Estação da Luz: Ocupando uma área de mais de 7.000 m² no coração de São Paulo, a Estação da Luz foi aberta ao público em março de 1901, como a principal estação ferroviária da cidade. A arquitetura do edifício, inspirada no estilo vitoriano e assinada pelo britânico Charles Henry Driver fez referência para vários monumentos como o Big Ben e a Abadia de Westminster. A fachada tem 150 m de comprimento e a famosa torre do relógio chega a 50 m de altura, sendo que grande parte de sua estrutura foi trazida da Europa e, em 1946, a estação foi parcialmente destruída por um incêndio. Após passar por inúmeras reformas, a obra foi tombada, em 1982, pelo Conselho de Defesa do Patrimônio Histórico, Arqueológico, Artístico e Turístico (Condephaat).

Edifício Itália: O edifício Itália, no centro da capital paulista, foi projetado nos anos 1960 pelo arquiteto Adolf Franz Heep e tem 165 m de altura. Com 46 andares, 19 elevadores, 6.000 m² de vidro e capacidade para 10 mil pessoas, o prédio abriga o Circolo Italiano (uma das mais tradicionais sedes da comunidade italiana em São Paulo), além de um restaurante no terraço do prédio famoso pela comida Italiana refinada.

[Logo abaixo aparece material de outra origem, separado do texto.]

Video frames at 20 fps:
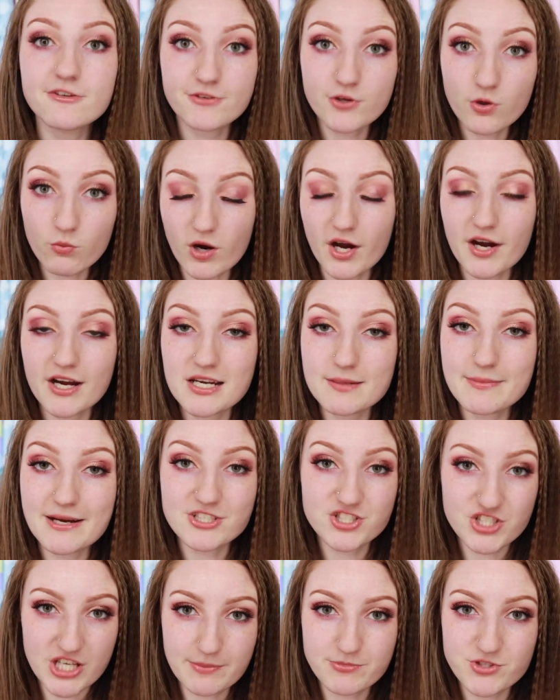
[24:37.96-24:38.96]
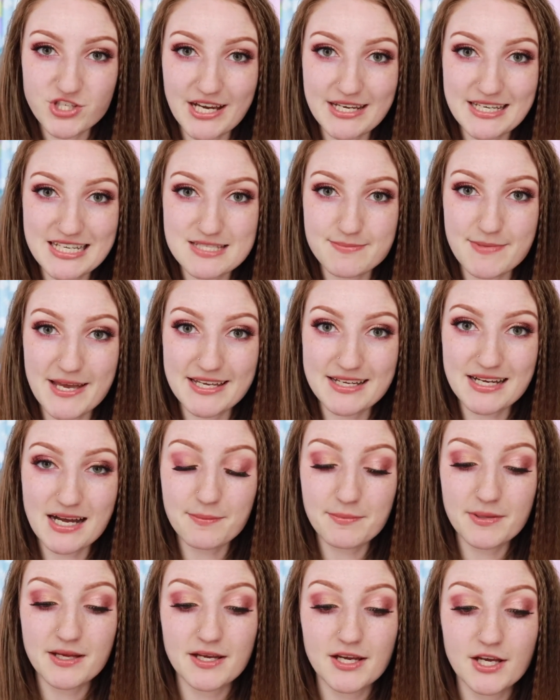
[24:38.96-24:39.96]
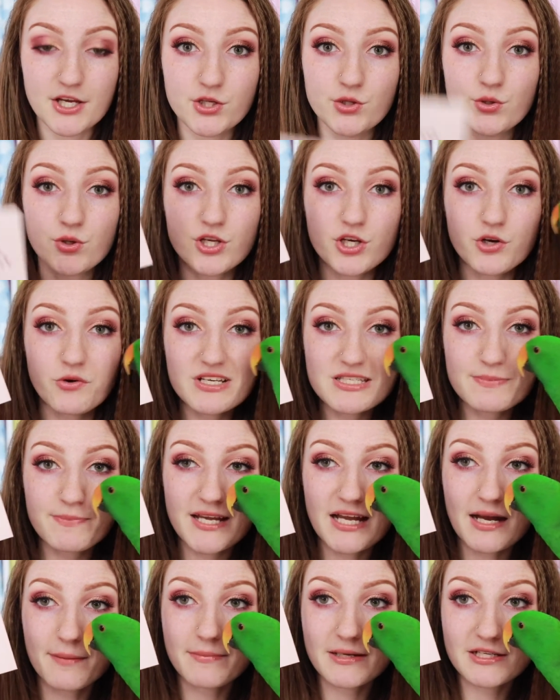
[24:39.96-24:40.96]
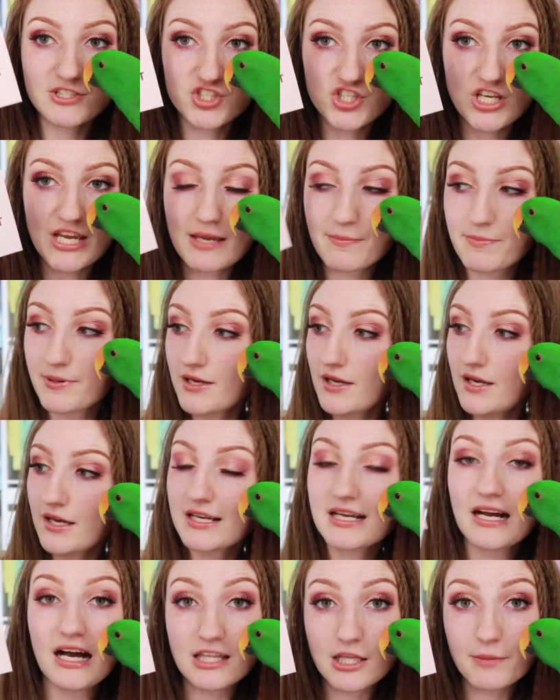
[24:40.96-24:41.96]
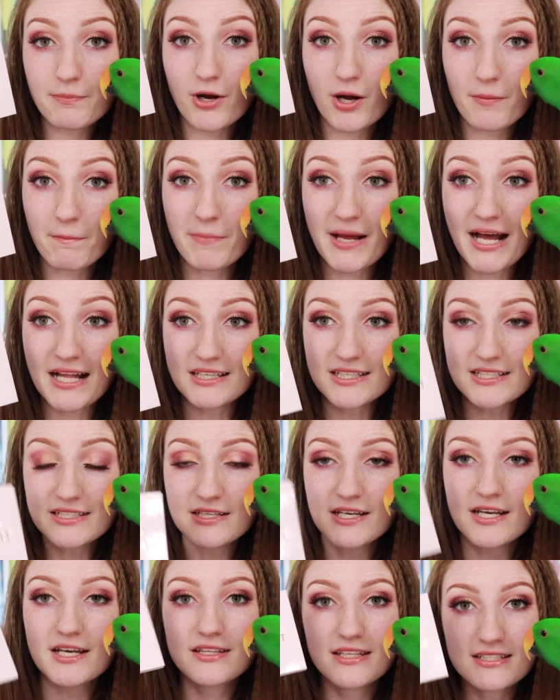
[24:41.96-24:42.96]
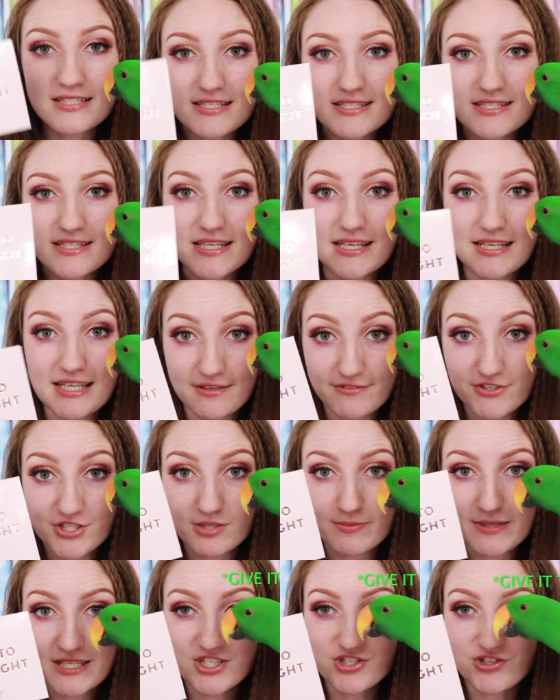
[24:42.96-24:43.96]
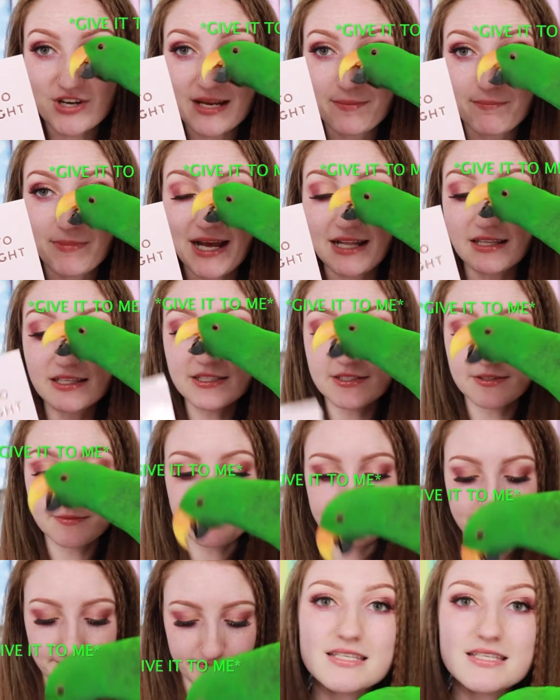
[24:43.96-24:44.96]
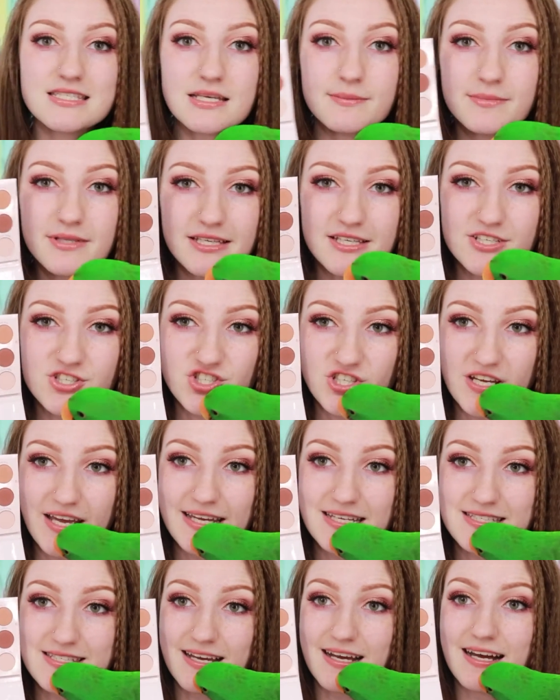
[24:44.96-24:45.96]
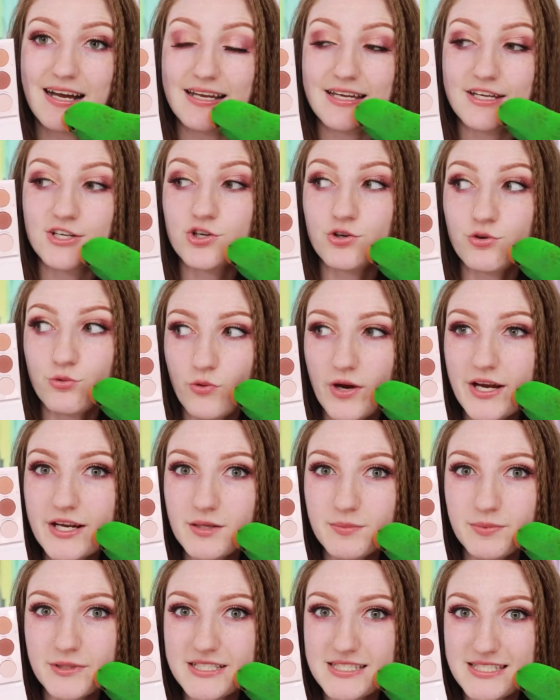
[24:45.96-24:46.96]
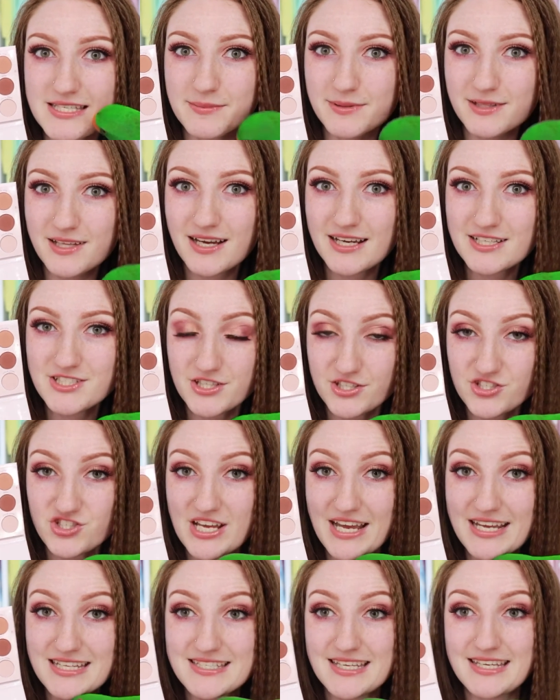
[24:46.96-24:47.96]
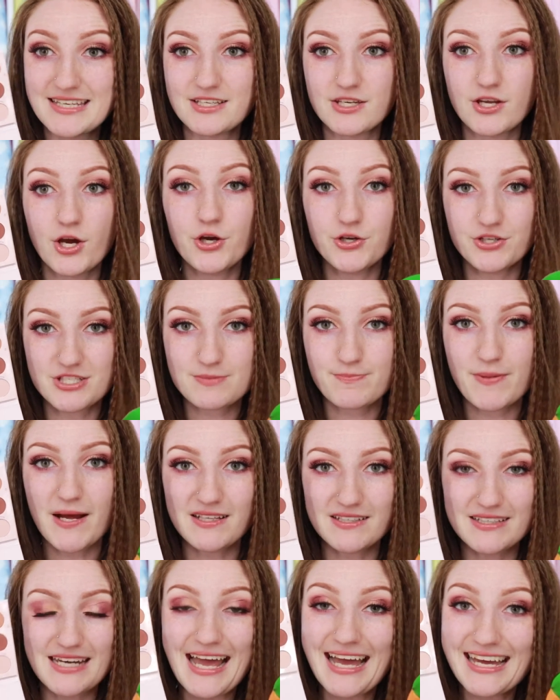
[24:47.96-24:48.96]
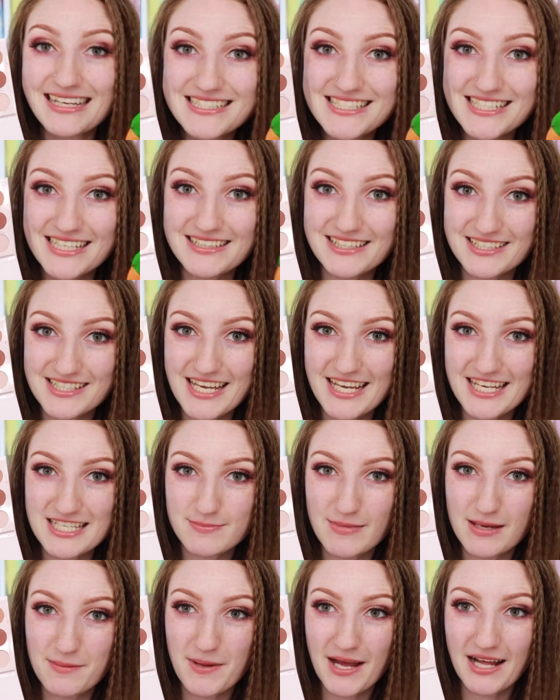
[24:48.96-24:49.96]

if you're worried about cheap Chinese makeup, you can always pick up a cheap ColourPop palette. This is the Give It To Me Straight palette. Some of these shades are incredibly similar to the shades in HUDA's palette and in the Tease Me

Teatro Municipal de São Paulo: Projetado por Ramos de Azevedo, Cláudio Rossi e Domiziano Rossi, o Theatro Municipal de São Paulo foi inaugurado em 12 de setembro de 1911. A arquitetura do edifício foi influenciada pela Ópera de Paris e sua fachada exibe traços renascentistas barrocos do século 17. Em seu interior, o visitante pode admirar uma enorme coleção de obras de arte: bustos, bronzes, medalhões, paredes decoradas, cristais, colunas neoclássicas, vitrais, mosaicos e mármores. O espaço foi restaurado em 2011 (ano de seu centenário).